### [Description of the task]
Set down the data below in full, exactly as it reads, but without the pictures.

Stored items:
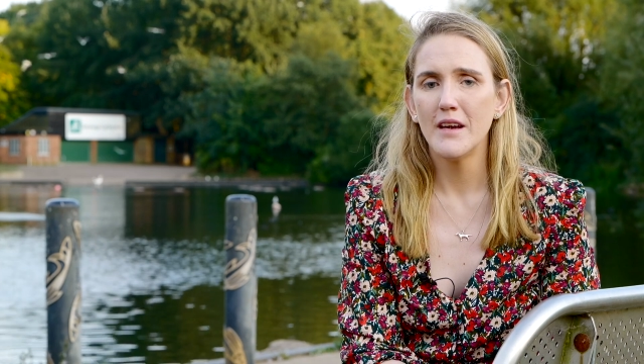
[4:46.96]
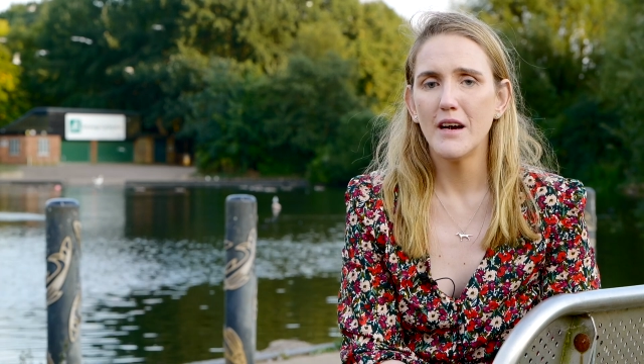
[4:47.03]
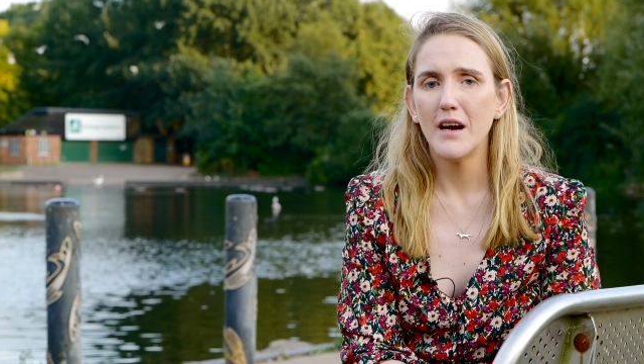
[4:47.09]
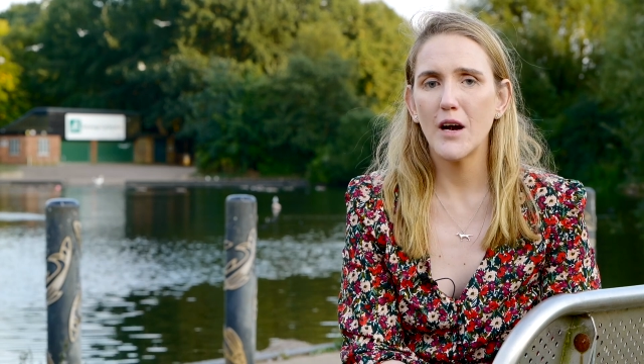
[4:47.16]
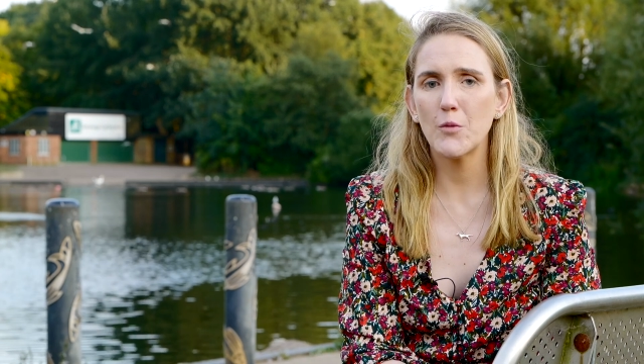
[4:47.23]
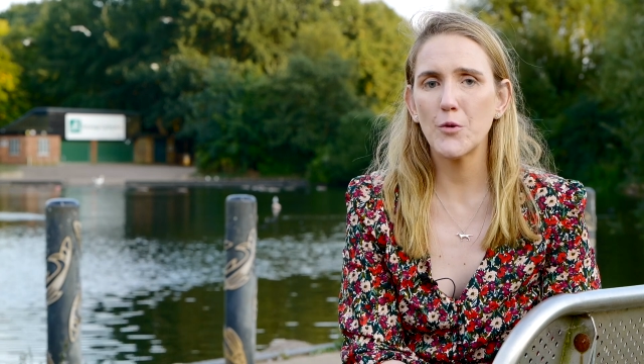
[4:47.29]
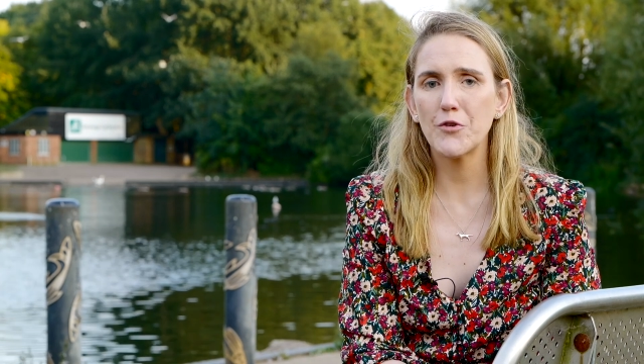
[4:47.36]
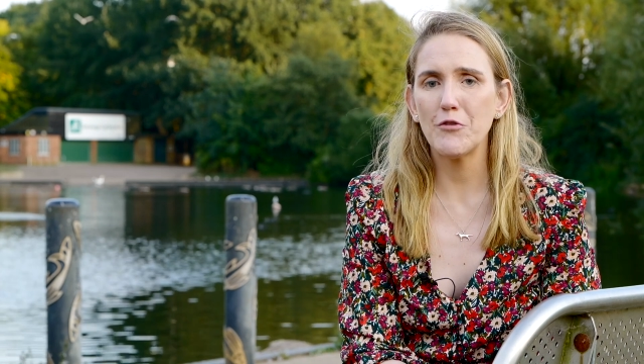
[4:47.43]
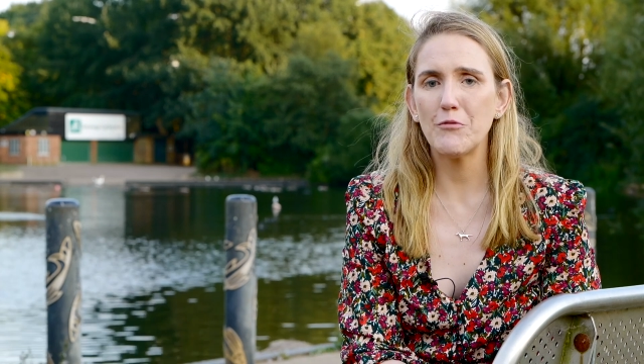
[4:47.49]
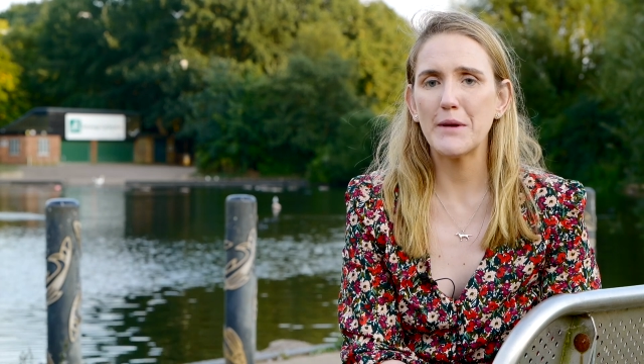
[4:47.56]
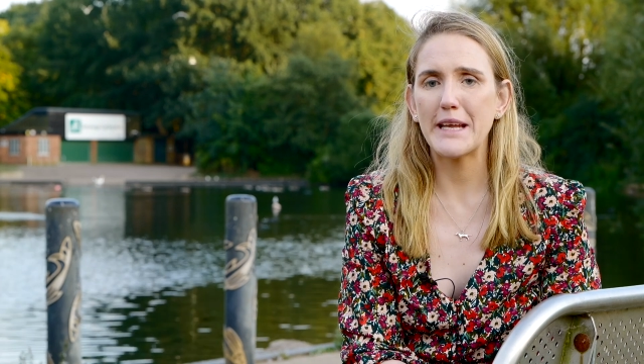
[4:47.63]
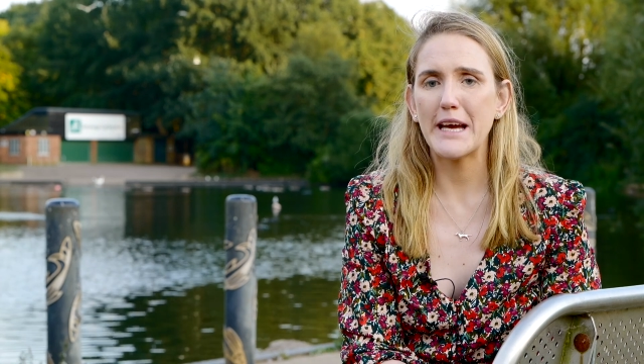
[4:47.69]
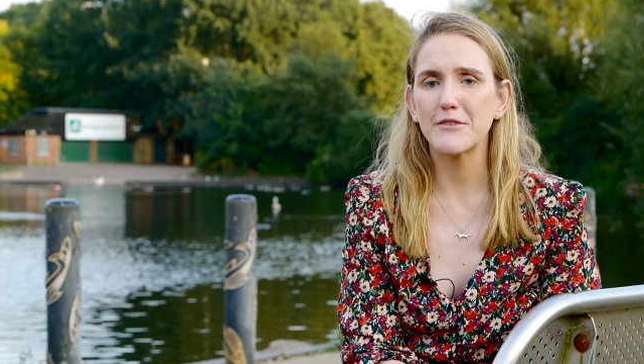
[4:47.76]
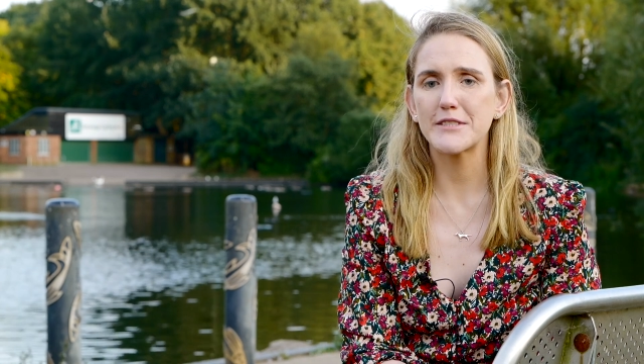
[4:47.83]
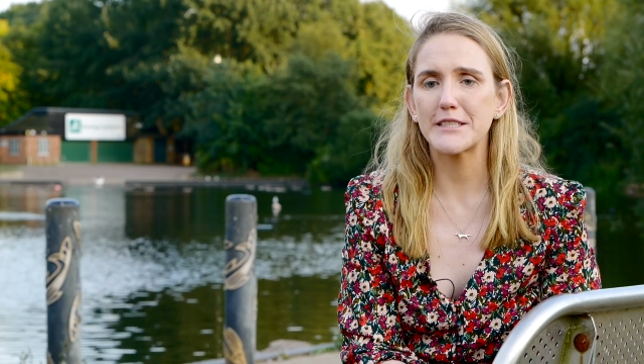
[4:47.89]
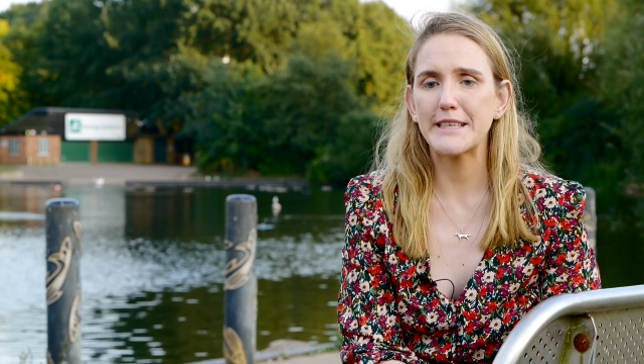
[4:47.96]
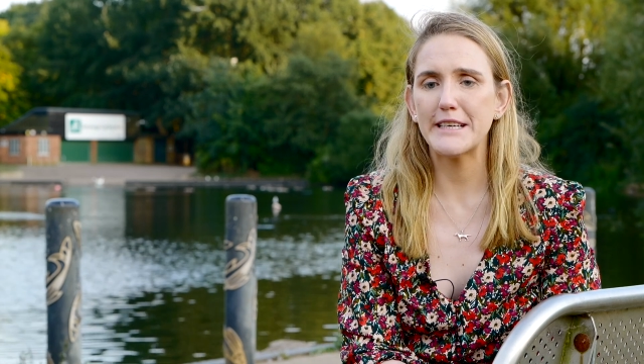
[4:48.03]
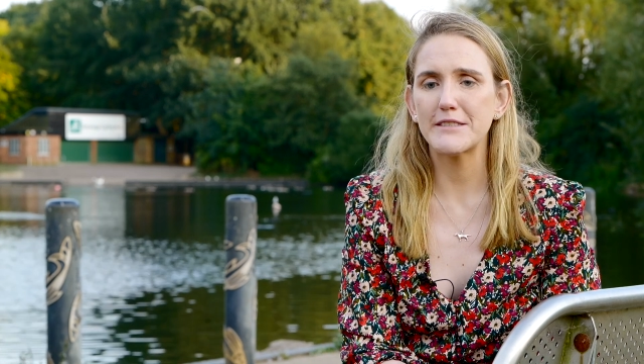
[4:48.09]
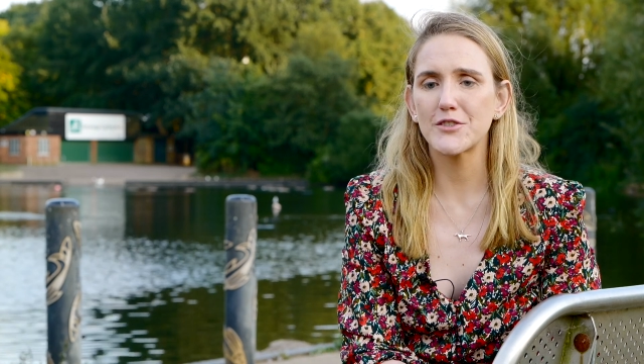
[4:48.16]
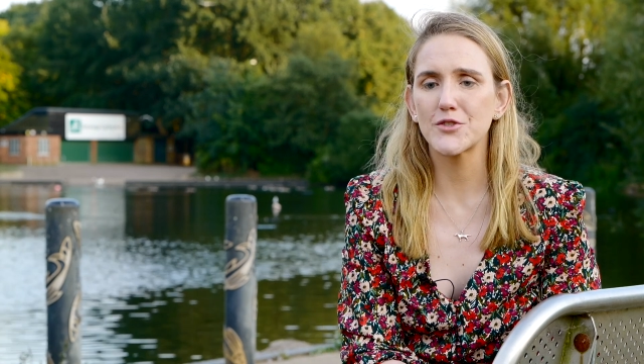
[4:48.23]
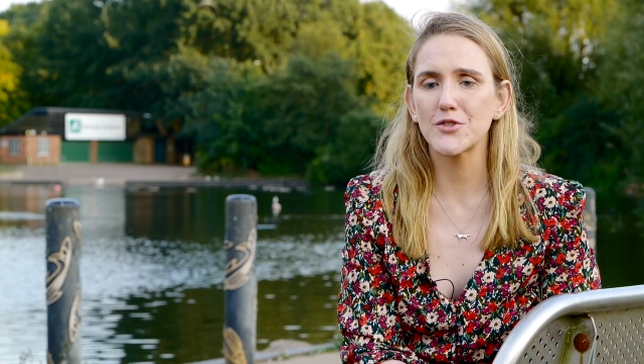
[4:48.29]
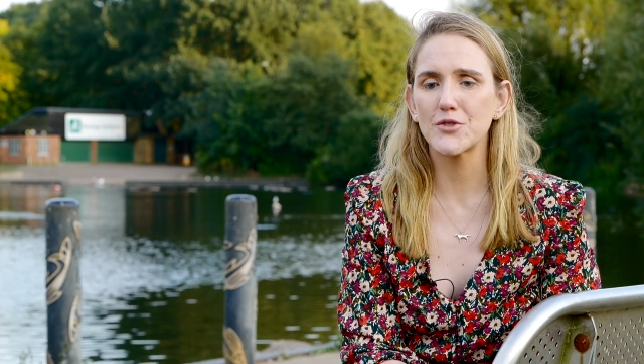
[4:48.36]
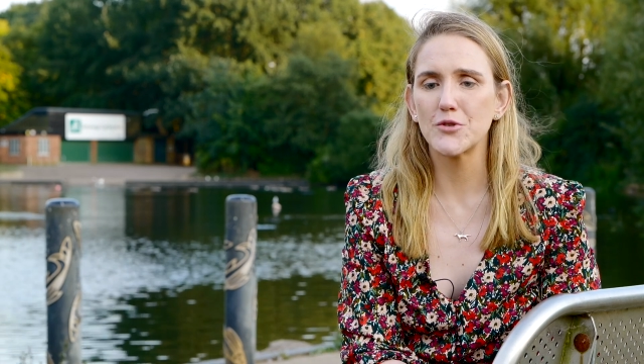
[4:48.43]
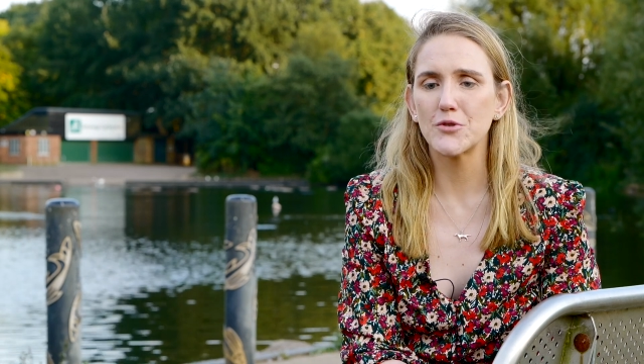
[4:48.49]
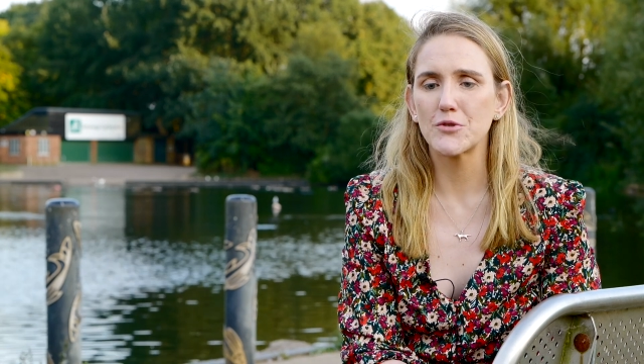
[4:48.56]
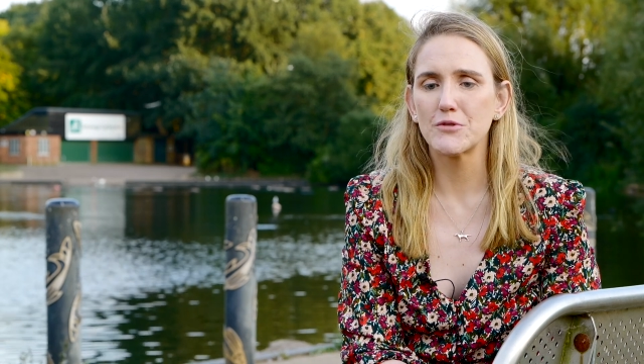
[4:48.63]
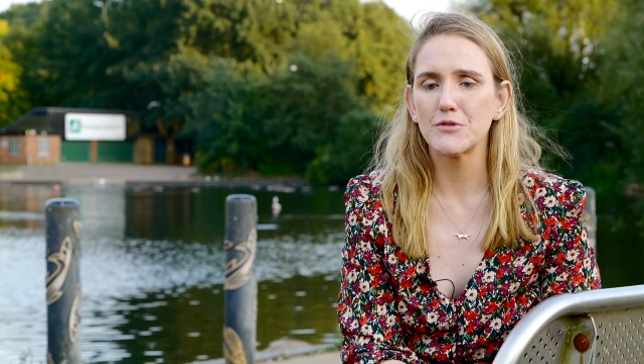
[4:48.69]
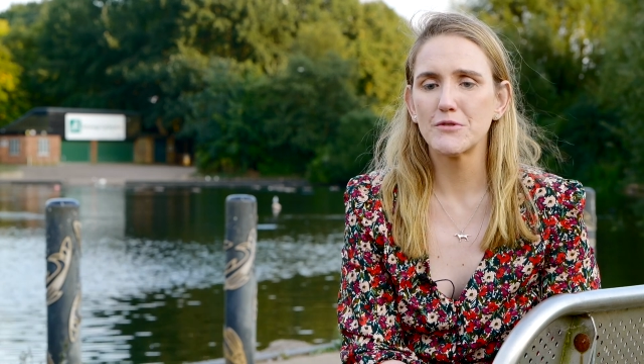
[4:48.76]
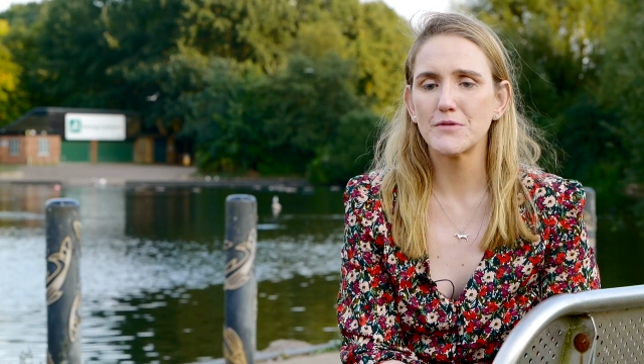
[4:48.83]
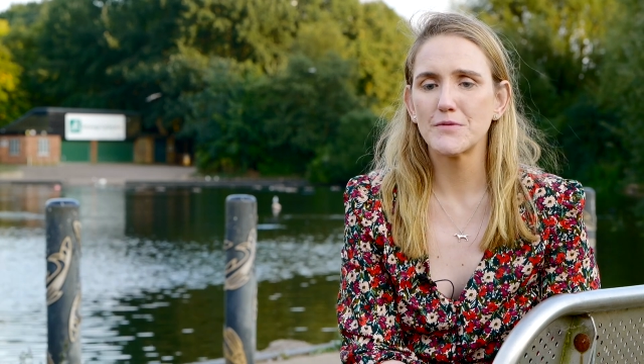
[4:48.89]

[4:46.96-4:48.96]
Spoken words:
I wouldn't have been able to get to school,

### [Written answer]
[4:46.96]
[4:47.03]
[4:47.09]
[4:47.16]
[4:47.23]
[4:47.29]
[4:47.36]
[4:47.43]
[4:47.49]
[4:47.56]
[4:47.63]
[4:47.69]
[4:47.76]
[4:47.83]
[4:47.89]
[4:47.96]
[4:48.03]
[4:48.09]
[4:48.16]
[4:48.23]
[4:48.29]
[4:48.36]
[4:48.43]
[4:48.49]
[4:48.56]
[4:48.63]
[4:48.69]
[4:48.76]
[4:48.83]
[4:48.89]

[4:46.96-4:48.96]
Spoken words:
I wouldn't have been able to get to school,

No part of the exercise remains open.